In a June 12, 2006 letter he notes a “rather extensive list of traumatic
injuries” to “support my claim of osteoarthritis of the left and right knee”
that he believes is “directly linked to his years of service in the RCMP.” A
report from October 30, 2006 notes that “his complaints of joint pain in areas
included in trauma early in his career are consistent with osteoarthritic
complications.”
[9]
The
Board also considered the following evidence from Mr. McLean’s family members
and former colleagues:
• Mr. Ben Soave said he trained with
Mr. McLean in 1970 and recalled that he had suffered several injuries in
training and in a car accident near Kindersley,
Saskatchewan;
• Mr. Bob Preston stated that he
served with Mr. McLean and recalled the car accident and his knee problems;
• Mr. T.A. Gibbons recalled that Mr.
McLean had been involved in many arrests and bar fights. He also stated that
Mr. McLean had suffered service-related knee injuries in 1971, a second injury
sometime between 1972 and 1977, and in a car accident;
• Mr. Allan D. Grier described
working conditions for RCMP officers in the area where Mr. McLean worked and
noted that injuries were common and were often self-treated. He also recalled
the car accident and the fact that Mr. McLean had injured his knees;
• Mr. McLean’s wife recalled that he
had knee complaints and that after the car accident she had to bandage his
knees for several days; and
• Mr. McLean’s daughter, Ms. Andrea
McLean, and her husband, Mr. Lucas Ewart, recalled stories about Mr. McLean’s
injuries.
[10]
The
Board made a number of findings of fact to settle issues that had been in
dispute in prior hearings:
• It accepted that Mr. McLean had been involved in a car
accident during his service;
• It acknowledged that the
early years of Mr. McLean’s service were rough and likely caused him numerous,
relatively minor, injuries;
• It found that a
confirmed diagnosis of bilateral chondromalacia patella was established by Dr.

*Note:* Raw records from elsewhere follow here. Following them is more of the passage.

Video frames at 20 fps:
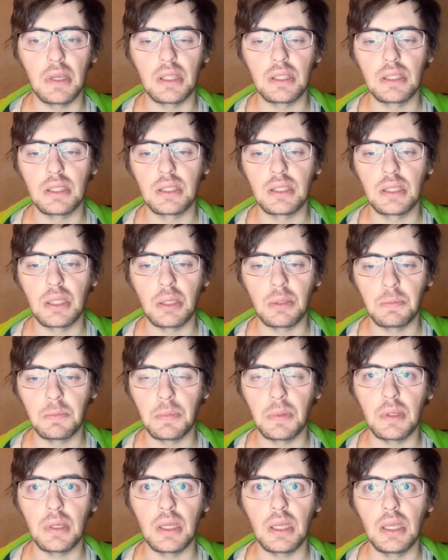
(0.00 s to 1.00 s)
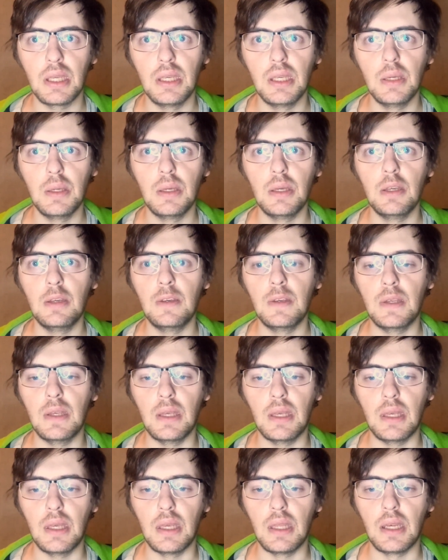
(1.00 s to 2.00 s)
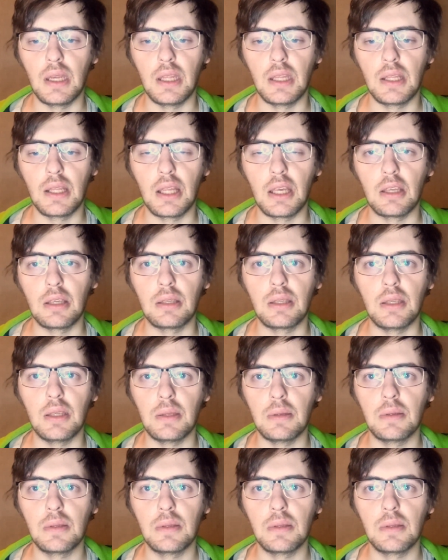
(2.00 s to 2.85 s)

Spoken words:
stuff in it, like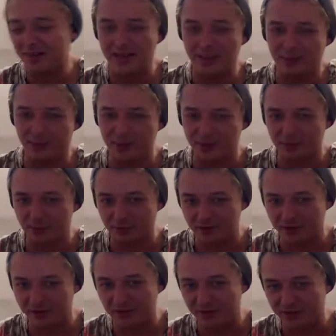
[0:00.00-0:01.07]
to keep it like
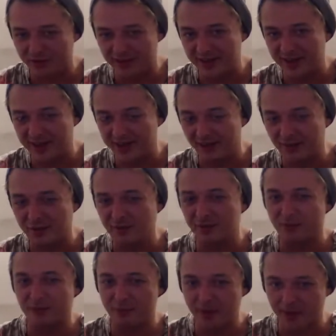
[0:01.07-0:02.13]
brief to an extent. I don't want to go on
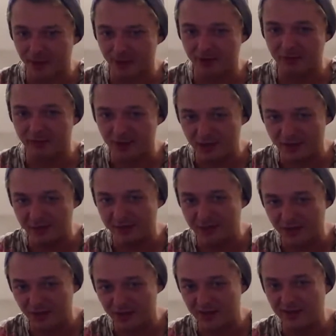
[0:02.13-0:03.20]
for pages and pages and
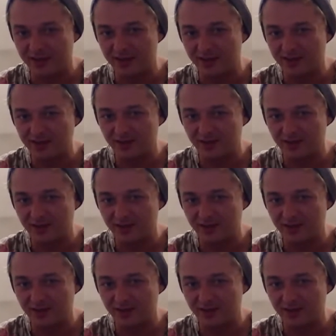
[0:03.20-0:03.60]
pages,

John Wedge in his report of January 14, 1977;
• It concluded that Mr.
McLean had provided sufficient evidence to establish a diagnosis of bilateral
osteoarthritis of the knees;
• It found that Mr.
McLean’s evidence on the whole was credible, and there was no indication of any
attempt to mislead or exaggerate;
• It did not doubt that
Mr. McLean had suffered some injury to his knees in the course of his duties
and acknowledged his belief that those injuries caused or contributed to his
disability.
[11]
The
Board found there was only one question to decide: was the evidence sufficient
to allow a finding that Mr. McLean’s bilateral knee osteoarthritis after his
retirement arose out of or was directly connected with his RCMP service in the
1970s, pursuant to subsection 21(2) of the Pension Act?
[12]
Along
with the whole of the evidence, the Board considered the Entitlement
Eligibility Guidelines (EEGs). It acknowledged that, while not binding, the
EEGs express the current state of medical knowledge and consensus on the cause
of osteoarthritis based on a broad review of medical studies. It noted that
the purpose of the EEGs was to promote sound and consistent decision-making.
It then reviewed certain key statements found in the EEGs:
• Osteoarthritis is
primarily associated with natural processes connected with aging. However,
medical consensus also recognizes that direct injury to the joints from
specific or cumulative joint trauma can be a causal factor in the acceleration
of the condition;
• For pension entitlement
on the basis of osteoarthritis, there must be evidence of specific joint injury
or trauma arising from the applicant’s service;
• Joint trauma can be
either “specific” or “cumulative.” Specific trauma is a physical injury to a
joint, including a fracture but excluding soft-tissue injury. The risk of
developing osteoarthritis increases with the severity of the specific trauma.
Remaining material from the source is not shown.